(Stored data)
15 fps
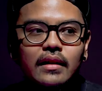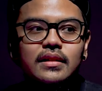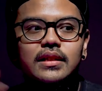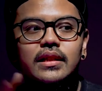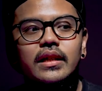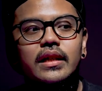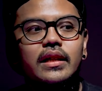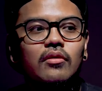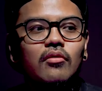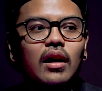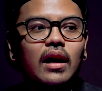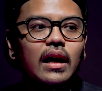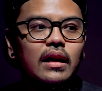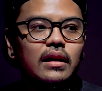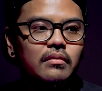lihat di sini,
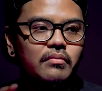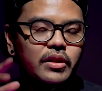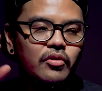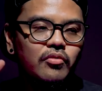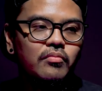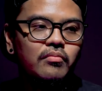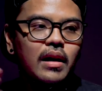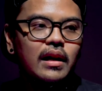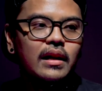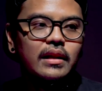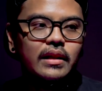gua akan menyumbang.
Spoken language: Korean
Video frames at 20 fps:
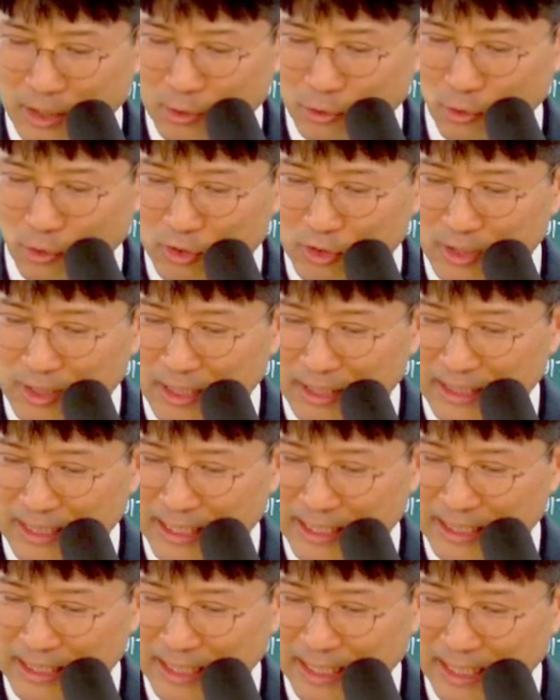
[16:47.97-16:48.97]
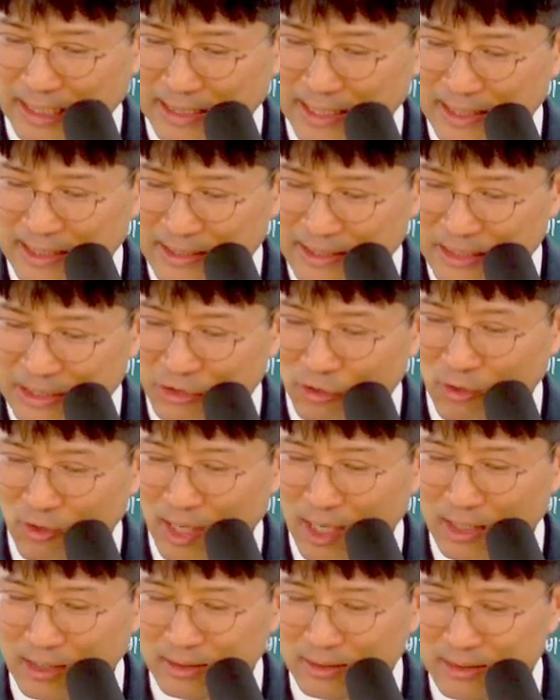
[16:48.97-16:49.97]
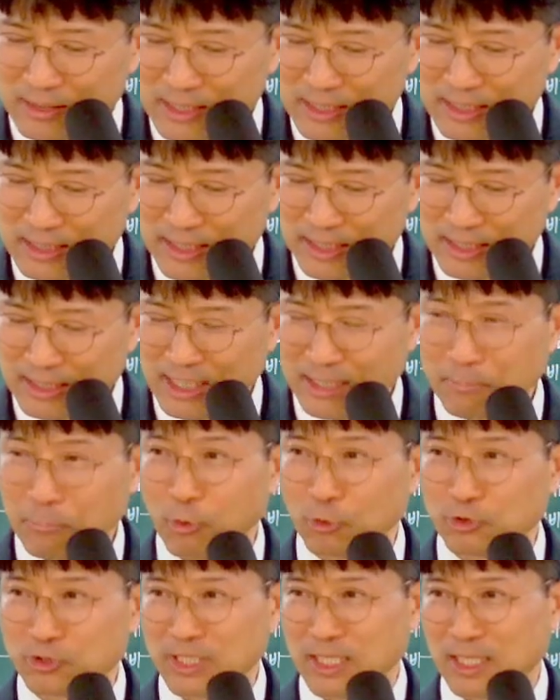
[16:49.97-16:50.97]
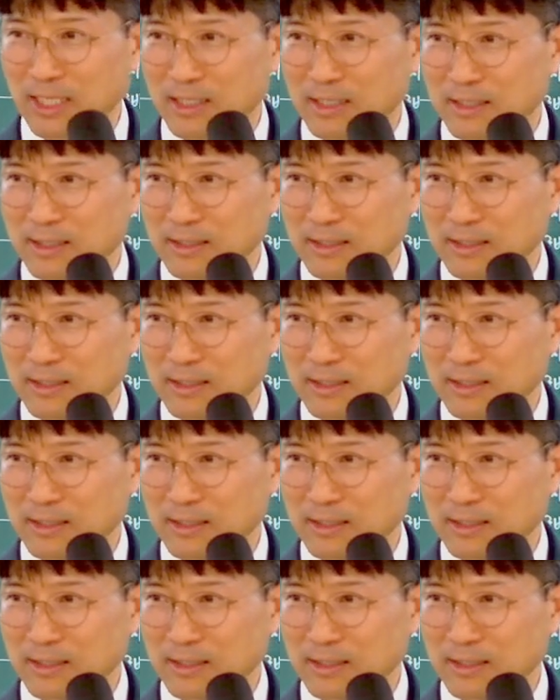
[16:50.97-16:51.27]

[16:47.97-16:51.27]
또 그가 나에게 하나님과 어린 양의 보좌.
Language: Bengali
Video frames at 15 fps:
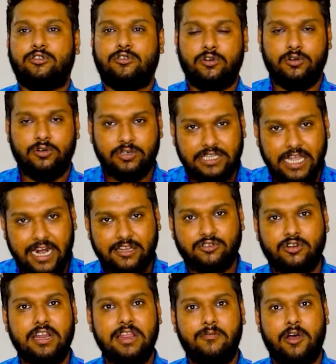তো তার
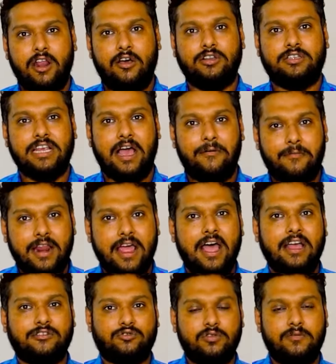জন্যই বলা হচ্ছে আমরা
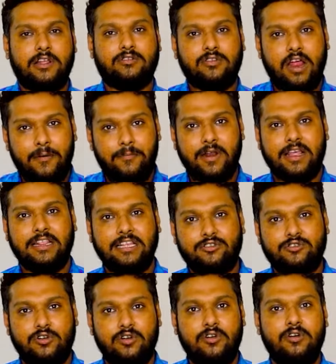শুধুমাত্র আপনাদের
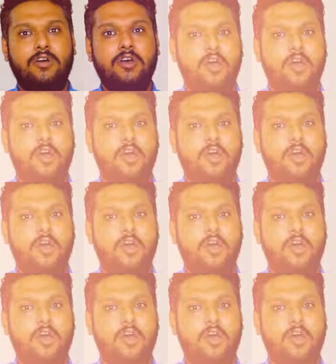জন্য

WHAT IS NEEDED — The copy should start at the line that contains "[16:48.97-16:49.97]", end at the last line of the entries above, and match each line exactly, with pictures dropped.

WRITTEN RESPONSE —
[16:48.97-16:49.97]
[16:49.97-16:50.97]
[16:50.97-16:51.27]

[16:47.97-16:51.27]
또 그가 나에게 하나님과 어린 양의 보좌.
Language: Bengali
Video frames at 15 fps:
তো তার
জন্যই বলা হচ্ছে আমরা
শুধুমাত্র আপনাদের
জন্য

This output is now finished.